Census Exercise
What this exercise covers:
- Classify data field types for CSV
- Import CSV into QGIS
- Import vector layer
- Join CSV to vector layer
- Save vector layer with joined CSV
- Field calculator
- Symbolize vector
Data
Data for this exercise is located at iPlant Datastore: Community Data/aegis/Spatial-bootcamp/Exercise_2/
- home-values.zip
- housing-units.zip
- tl_2014_53_tracts.zip
Procedures
- Download Exercise_2 data and unpack each zip file:
- Import Census Tracts shapefile tl_2014_53_tract.shp .
- Rename tl_2014_53_tract to census-tracts:
Right-click layer > Rename > census-tracts - Open the census-tracts Attribute table and locate a column that could possibly be unique to each Census tract used for joining (HINT: it’s GEOID):
Right-click census-tracts (layer list) > Attribute table
Close the Attribute table once you’ve located the primary key.
- Navigate to your Exercise_2 directory and open housing-units.csv and inspect the data for columns to use for our joins (primary key). HINT: it’s GEO.id2.

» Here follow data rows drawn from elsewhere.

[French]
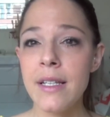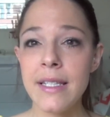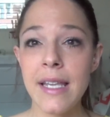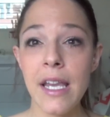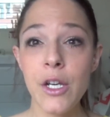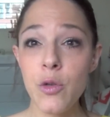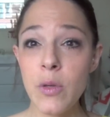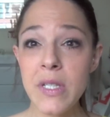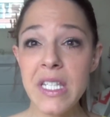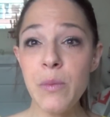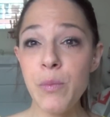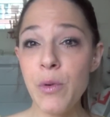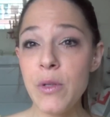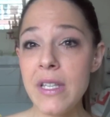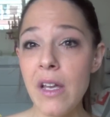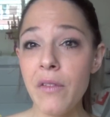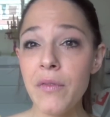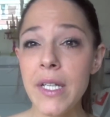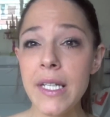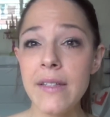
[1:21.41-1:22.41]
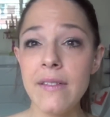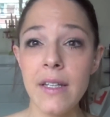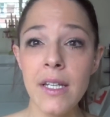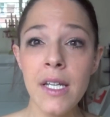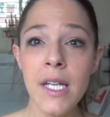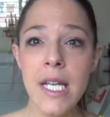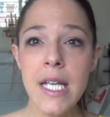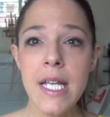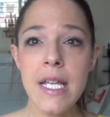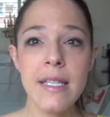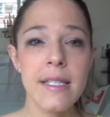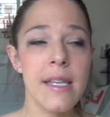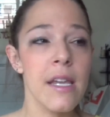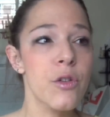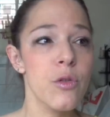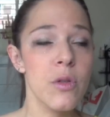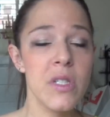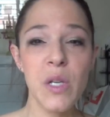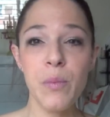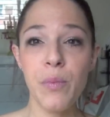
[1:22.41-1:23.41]
C'est quelque chose qui peut s'infecter. C'est
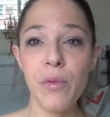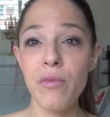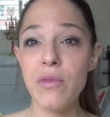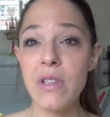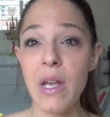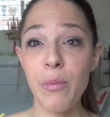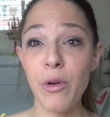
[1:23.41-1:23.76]
quelque chose qui peut vous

Reminder: We can only join data (tabular join) with exact same columns. See the tables below:
- Clean the data. For the purposes of this exercise, we do not need the removed data. Our objective is to join data and visualize (with minimal data wrangling). In LibreOffice, highlight the row/column, right-click and Delete Selected Columns. Excel should be similar.
For housing-units.csv:- Remove the second row containing the annotations (subheader).
- Delete the columns: GEO.id, GEO.display-lable, and HD02_VD01.
- Your file should look like the image below:
- Rename header HD01_VD01 to TotalUnitsHome. Save your document, be sure it’s stored as a Text CSV . Excel users may have to select Text CSV from a drop-down list. Renaming the headers reduces confusion down the road. Also, notice how there are no spaces in the header name. Removing (or not having) spaces is in the top 10 list of best naming convention practices (on all computer systems.. everywhere in the digital world.. you should never have spaces in your file names or directories). Close the document.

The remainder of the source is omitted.